In [26]:
import pandas as pd
import numpy as np
from sklearn.model_selection import LeaveOneOut
from sklearn.linear_model import LinearRegression, RidgeCV, LassoCV
from sklearn.metrics import mean_squared_error
from sklearn.preprocessing import OneHotEncoder
from sklearn.compose import ColumnTransformer
from sklearn.pipeline import Pipeline
from sklearn.feature_selection import SequentialFeatureSelector
from sklearn.linear_model import Ridge, Lasso
from sklearn.model_selection import train_test_split
from itertools import combinations


df = pd.read_csv("forestfires.csv")
df.head()

Unnamed: 0,X,Y,month,day,FFMC,DMC,DC,ISI,temp,RH,wind,rain,area
0,7,5,mar,fri,86.2,26.2,94.3,5.1,8.2,51,6.7,0.0,0.0
1,7,4,oct,tue,90.6,35.4,669.1,6.7,18.0,33,0.9,0.0,0.0
2,7,4,oct,sat,90.6,43.7,686.9,6.7,14.6,33,1.3,0.0,0.0
3,8,6,mar,fri,91.7,33.3,77.5,9.0,8.3,97,4.0,0.2,0.0
4,8,6,mar,sun,89.3,51.3,102.2,9.6,11.4,99,1.8,0.0,0.0


In [66]:
#necessary conversions and setting up features and log area response
from sklearn.preprocessing import LabelEncoder

df['log_area'] = np.log(df['area'] + 1)

X = df.drop(columns=['area', 'log_area'])
y = df['log_area']

# Creating a LabelEncoder object
le_month = LabelEncoder()
le_day = LabelEncoder()

# Applying the actual labelEncoder to 'month' and 'day' columns
df['month'] = le_month.fit_transform(df['month'])
df['day'] = le_day.fit_transform(df['day'])

df.head()

Unnamed: 0,X,Y,month,day,FFMC,DMC,DC,ISI,temp,RH,wind,rain,area,log_area
0,7,5,7,0,86.2,26.2,94.3,5.1,8.2,51,6.7,0.0,0.0,0.0
1,7,4,9,5,90.6,35.4,669.1,6.7,18.0,33,0.9,0.0,0.0,0.0
2,7,4,9,2,90.6,43.7,686.9,6.7,14.6,33,1.3,0.0,0.0,0.0
3,8,6,7,0,91.7,33.3,77.5,9.0,8.3,97,4.0,0.2,0.0,0.0
4,8,6,7,3,89.3,51.3,102.2,9.6,11.4,99,1.8,0.0,0.0,0.0


In [67]:
loo = LeaveOneOut()
errors = []

# LOOCV for Linear Regression
for train_index, test_index in loo.split(X):
    X_train, X_test = X.iloc[train_index], X.iloc[test_index]
    y_train, y_test = y.iloc[train_index], y.iloc[test_index]
    
    model = LinearRegression()
    model.fit(X_train, y_train)
    y_pred = model.predict(X_test)
    errors.append((y_pred - y_test.values[0]) ** 2)

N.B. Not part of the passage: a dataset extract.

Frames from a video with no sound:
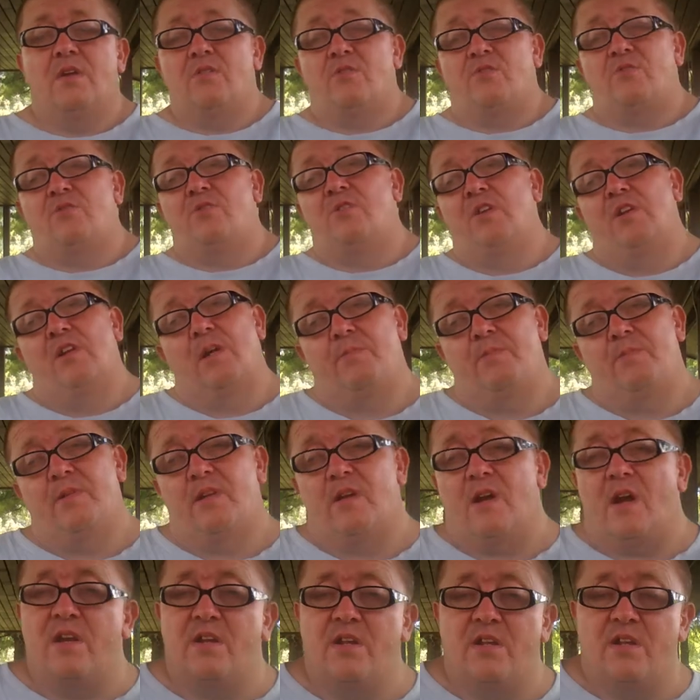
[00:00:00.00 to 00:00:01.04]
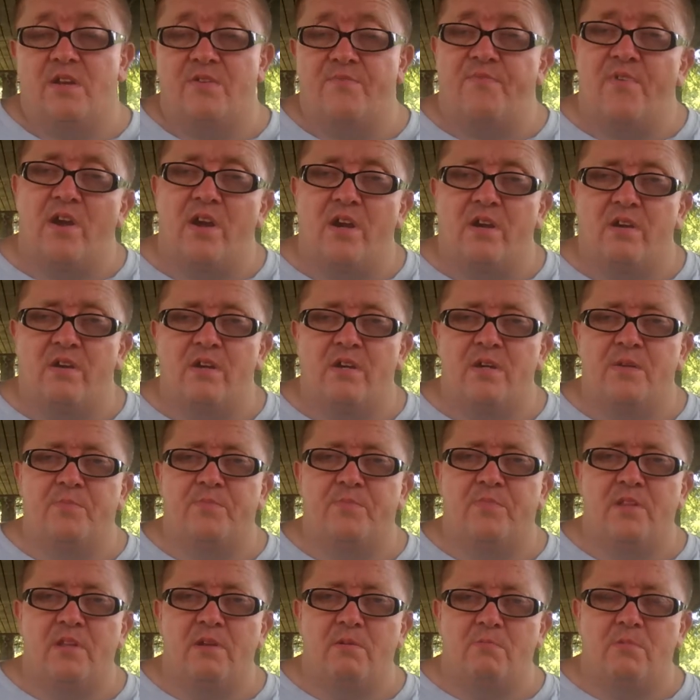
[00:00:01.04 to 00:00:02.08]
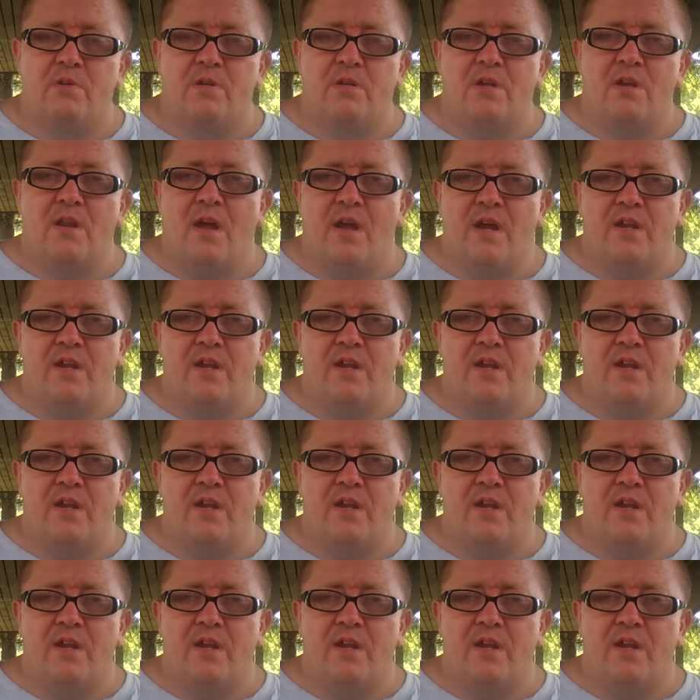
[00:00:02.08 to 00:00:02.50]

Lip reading: CW identifier in them that would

test_mse_linear = np.mean(errors)
print(f"Test MSE (Linear Regression): {test_mse_linear:.4f}")

Test MSE (Linear Regression): 2.0748


In [68]:
import numpy as np
import statsmodels.api as sm
from itertools import combinations
from sklearn.metrics import mean_squared_error
from sklearn.linear_model import LinearRegression
from sklearn.model_selection import cross_val_score, LeaveOneOut

#First we will convert out X,Y data frame values into arrays
X = np.array(X) 
y = np.array(y)  

def best_subset_selection(X, y):
    best_adj_r2 = -np.inf #lowest possible value
    best_model = None
    best_predictors = None
    
    #iterates for every predictor within X hence X.shape[1]
    for k in range(1, X.shape[1] + 1):
        
        #for every combination of predictors with k total predictors 
        for subset in combinations(range(X.shape[1]), k):
            
            # Select subset of predictors
            X_subset = X[:, list(subset)]  
            X_subset = sm.add_constant(X_subset)  # Add intercept 
            
            # now we can fit the model on the subset of predictors 
            model = sm.OLS(y, X_subset).fit()
            adj_r2 = model.rsquared_adj
            
            # saves the model if it is the best performing model
            if adj_r2 > best_adj_r2:
                best_adj_r2 = adj_r2
                best_model = model
                best_predictors = subset
                
    return best_model, best_predictors, best_adj_r2

# just running model
best_model_b, best_predictors_b, best_adj_r2_b = best_subset_selection(X, y)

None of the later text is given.